Im Oktober 2007 brachte die Fluggesellschaft 59 schwer verletzte Kinder aus Afghanistan nach Hamburg. Die Kinder im Alter zwischen drei und 17 Jahren litten an Verbrennungen, Schussverletzungen, Knochenbrüchen, Blutvergiftungen und Herzfehlern. Zur Behandlung wurden sie auf 30 Krankenhäuser in Deutschland verteilt. Organisiert hatte die Luftbrücke der Mühlheimer Verein „Kinder brauchen uns“ sowie die Hamburger Albertinen-Gruppe, eine diakonische Einrichtung, die zum Bund Evangelisch-Freikirchlicher Gemeinden gehört.

Das Engagement von Hamburg International für die Kinder-Luftbrücke war der Charterflieger-Branche einen Preis wert. „Hamburg International hat in vorbildlicher Art und Weise ihre Sonderflug-Kompetenz mit einer humanitären Botschaft verbunden“, lobte Armin Truger, der Geschäftsführer der Firma Pro Sky Airbroker, die den Charter Excellence Award ins Leben gerufen hat.

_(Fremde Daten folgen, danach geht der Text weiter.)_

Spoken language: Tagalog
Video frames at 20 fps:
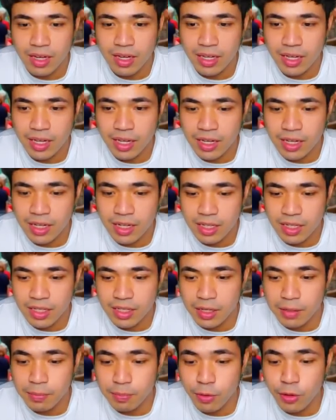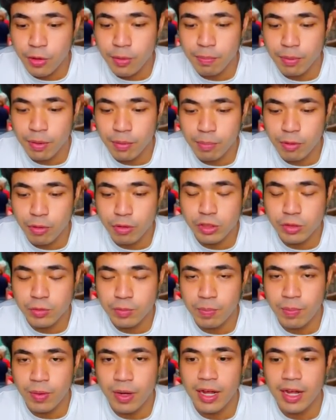Ayan, yan po yung
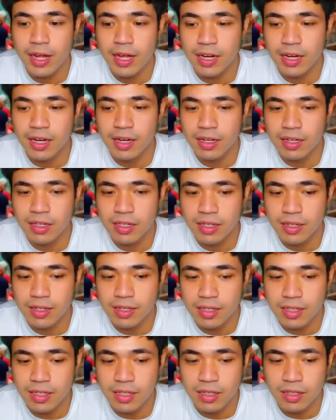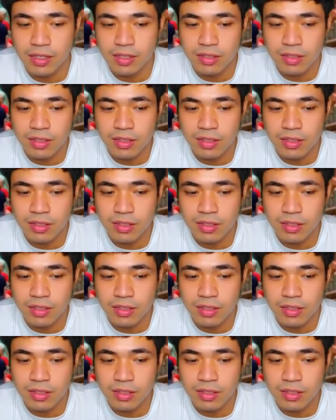proposed plan. Ayan.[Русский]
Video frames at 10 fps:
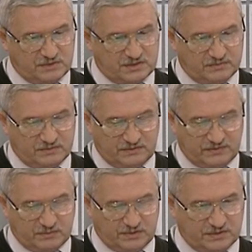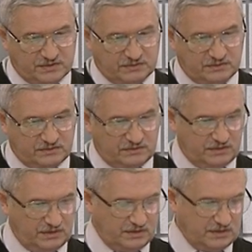массовой информации. Вот
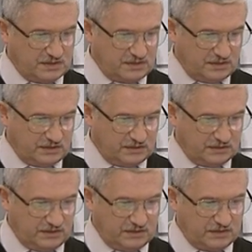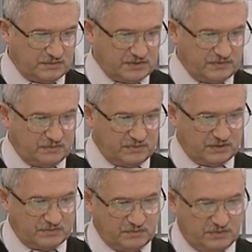только одна цитата. Некоторым
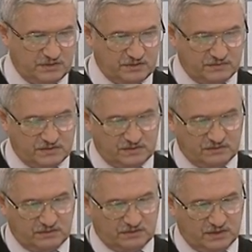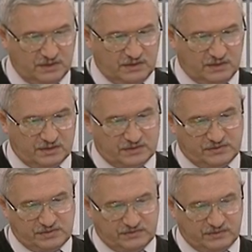современным СМИ ничего не стоит
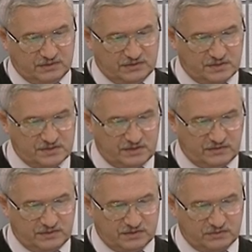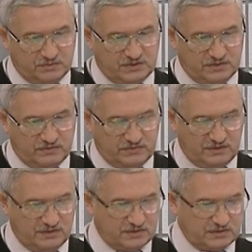озвучивание и тиражирование субъективной
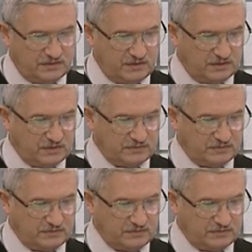и недостовернойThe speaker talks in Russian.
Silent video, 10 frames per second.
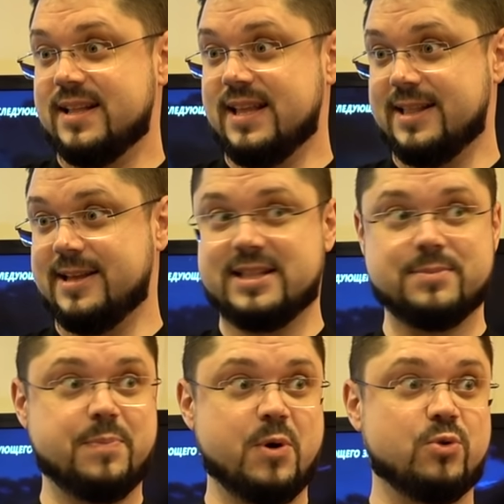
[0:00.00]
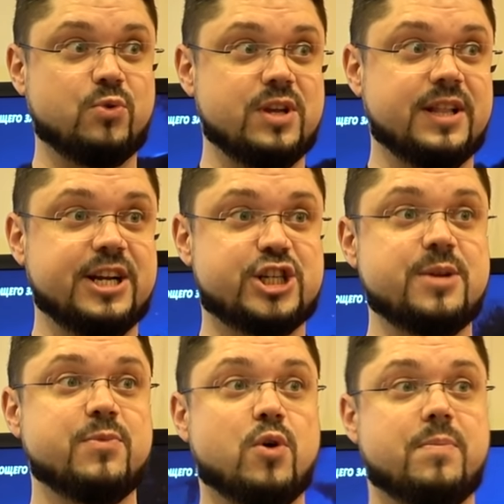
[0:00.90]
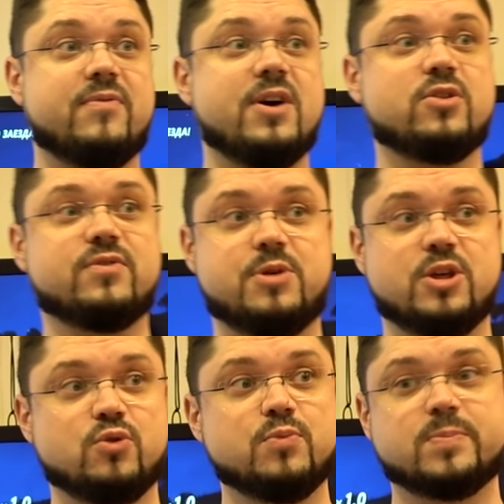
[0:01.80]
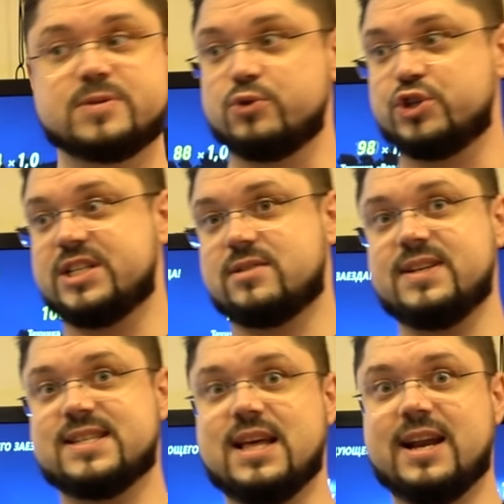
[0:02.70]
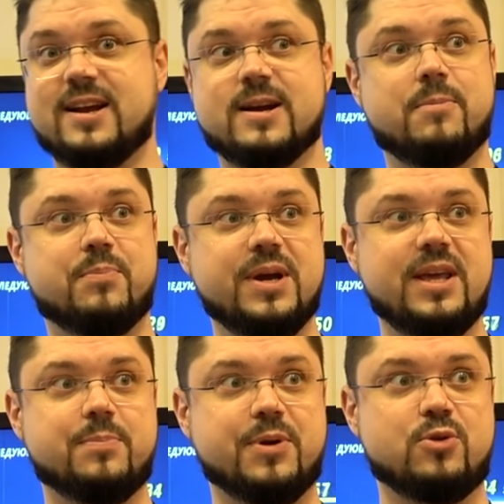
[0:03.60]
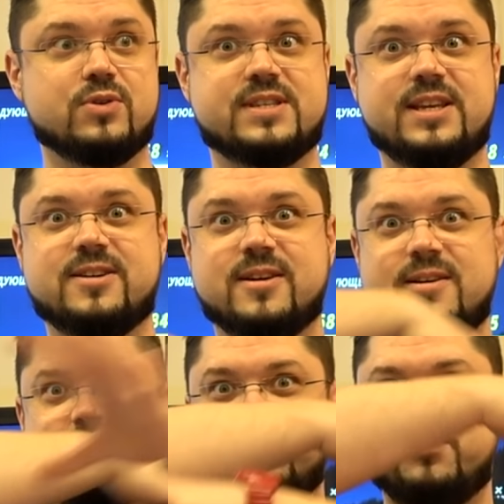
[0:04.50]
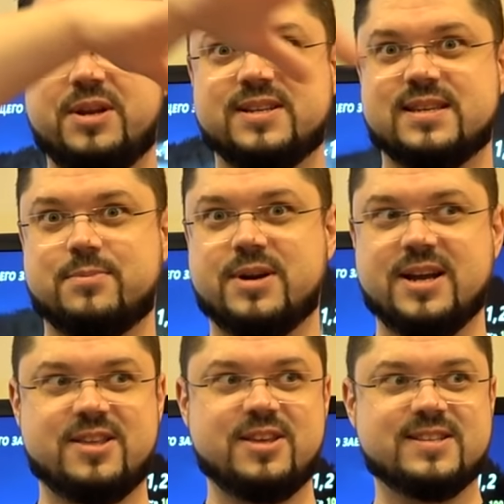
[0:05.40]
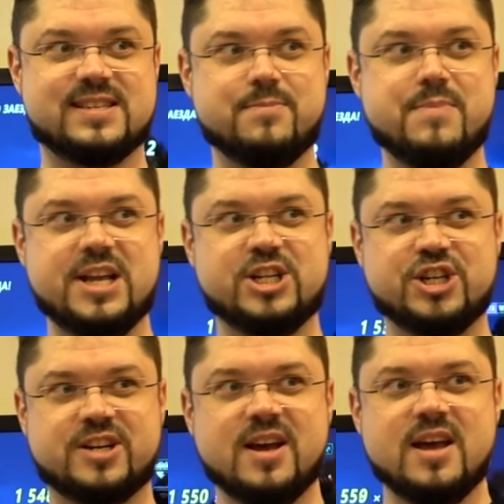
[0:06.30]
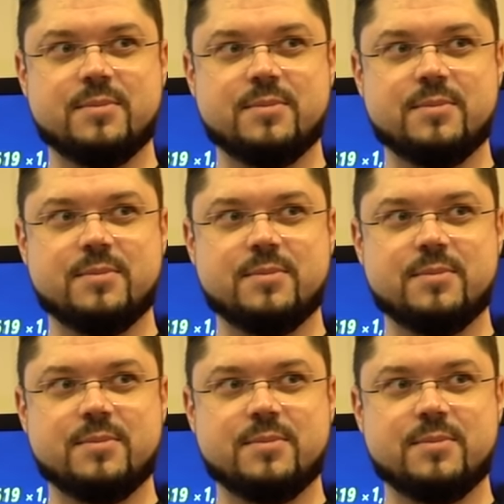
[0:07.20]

Ладно, это мы по ходу дела решим, но по факту вообще думаю обслужить свои старые компы и придется их пересобрать. It's a magic.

„Das ist ein Preis, den wir an unsere Geschäftspartner vergeben“, sagt Ingo Porstmann von Pro Sky Airbroker. „Er geht an Fluggesellschaften, die sich besonders flexibel gezeigt haben, wenn es darum ging, Sonderflüge zu organisieren.“ In der PR-Mitteilung zum Preis wird gewürdigt, dass Afghanistan aufgrund der Sicherheitslage zu den schwierigsten Flugzielen der Welt gehöre. Das Team von Hamburg International habe die damit verbundenen Herausforderungen geschickt bewältigt und sich dafür engagiert „die Kosten der Luftbrücke so gering wie möglich zu halten“.

Auf die Abschiebe-Flüge von Hamburg International angesprochen, sagt Porstmann, bei dem Preis gehe es nicht um humanitäre Leistungen. Der Preisträger sei nicht von Pro Sky Airbroker selbst sondern von den gut 100 Teilnehmern der Pro-Sky-Airliner-Conference in Köln gekürt worden – einem Treffen von Fluggesellschaften, die Sonderflüge organisieren.

Zu den Sonderflügen von Hamburg International gehören laut Zeit Magazin Sammelabschiebungen aus mehreren EU-Staaten. Sammelabschiebungen, bei denen mehrere Flüchtlinge in ein eigens gechartertes Flugzeug gesetzt werden, sind billiger als Abschiebungen einzelner Flüchtlinge. Wie die Zeit schreibt, bucht die Hamburger Ausländerbehörde dafür unter anderem die Fluglinie Hamburg International. Nach Angaben des Flüchtlingsrats hat die Ausländerbehörde zwei neue Stabsstellen eingerichtet, unter anderem für „Rückführungen per Charter auf europäischer Ebene“.

Der Verein „Kinder brauchen uns“ hat mit Hamburg International „nur gute Erfahrungen gemacht“, wie ein Sprecher versichert. Die Fluggesellschaft habe „bei der Beförderung der Kinder weit mehr als das Normale geleistet“. Auf die Frage, ob der Verein daran denke, wegen der Abschiebeflüge die Zusammenarbeit einzustellen, antwortet der Sprecher: „Solche Fragen stellen sich derzeit nicht.“

Aus Kreisen des Flüchtlingsrats dagegen ist zu hören: „Es wird über Aktionen nachgedacht, um diese Gesellschaft entsprechend zu würdigen.“ Die Abschiebungen müssten aufhören. Es müsse ein „Bleiberecht für alle“ gelten.